I'll use it extensive in this days and unfortunately I have already a
question/problem pending:
Taking the following R function:
test<-function(){
sep=""
xmlText <-""
xmlText <-paste(xmlText,"<spectrum id=\"3257\">",sep=sep)
xmlText <-paste(xmlText,"<mzArrayBinary>",sep=sep)
xmlText <-paste(xmlText,"<data>Monday</data>",sep=sep)
xmlText <-paste(xmlText,"</mzArrayBinary>",sep=sep)
xmlText <-paste(xmlText,"<intenArrayBinary>",sep=sep)
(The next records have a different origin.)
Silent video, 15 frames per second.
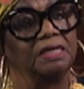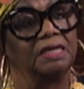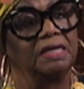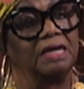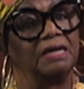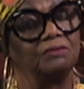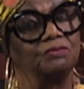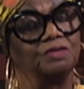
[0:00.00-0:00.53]

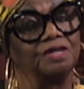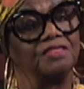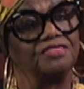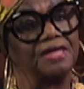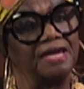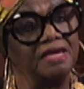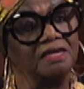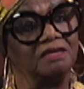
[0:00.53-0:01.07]
I want to
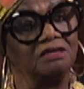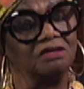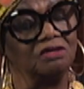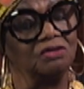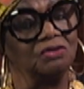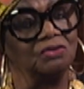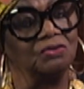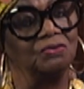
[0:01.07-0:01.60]
thank
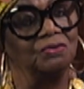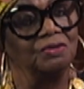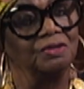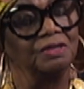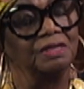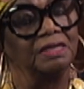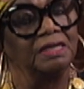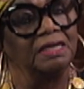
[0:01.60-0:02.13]
you,
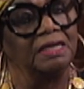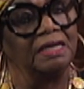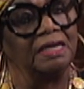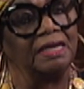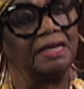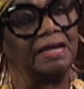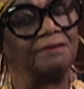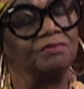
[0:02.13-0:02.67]

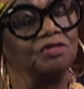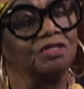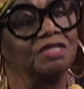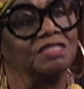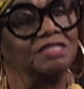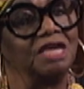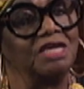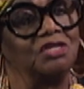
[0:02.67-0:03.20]
and I'm going to
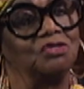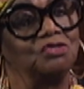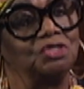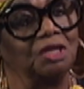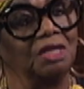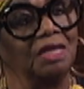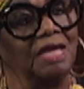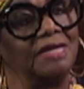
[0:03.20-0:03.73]
take you to
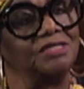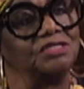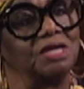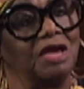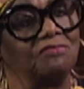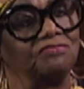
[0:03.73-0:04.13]
lunch after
xmlText <-paste(xmlText,"<data>Tuesday</data>",sep=sep)
xmlText <-paste(xmlText,"</intenArrayBinary>",sep=sep)
# xmlText <-paste(xmlText,"</spectrum>",sep=sep)
# xmlText <-paste(xmlText,"<spectrum id=\"3259\">",sep=sep)
xmlText <-paste(xmlText,"<mzArrayBinary>",sep=sep)
xmlText <-paste(xmlText,"<data>Wednesday</data>",sep=sep)
xmlText <-paste(xmlText,"</mzArrayBinary>",sep=sep)
xmlText <-paste(xmlText,"<intenArrayBinary>",sep=sep)
xmlText <-paste(xmlText,"<data>Thursday</data>",sep=sep)
xmlText <-paste(xmlText,"</intenArrayBinary>",sep=sep)
xmlText <-paste(xmlText,"</spectrum>",sep=sep)
xmlEventParse(xmlText, asText=TRUE, handlers = list(text =
function(x, ...) {cat(nchar(x),x, "\n")}))
return(invisible(NULL))
}
Using this function in the given form works fine. xmlEventParse() with
the simplest handler I can imagine finds all 4 text-nodes within the
<spectrum> tag and prints them out. But if one uncomment both lines in
the middle, introducing 2 <spectrum> tags with different id's
xmlEventParse() returns with an exception. Of course the weekdays within
<data> are arbitrary values used here. Further, using an other input
file I could see, that for one and the same <data> node the handler for
"text"-nodes was invoked two times, one time for a first part of the
content and one time for the rest of the content. Both invocations
together gave me exactly the content from the <data> node.
So, am I on the wrong way? Or is this some buggy behaviour?
I appreciat any help and assistance!
Jan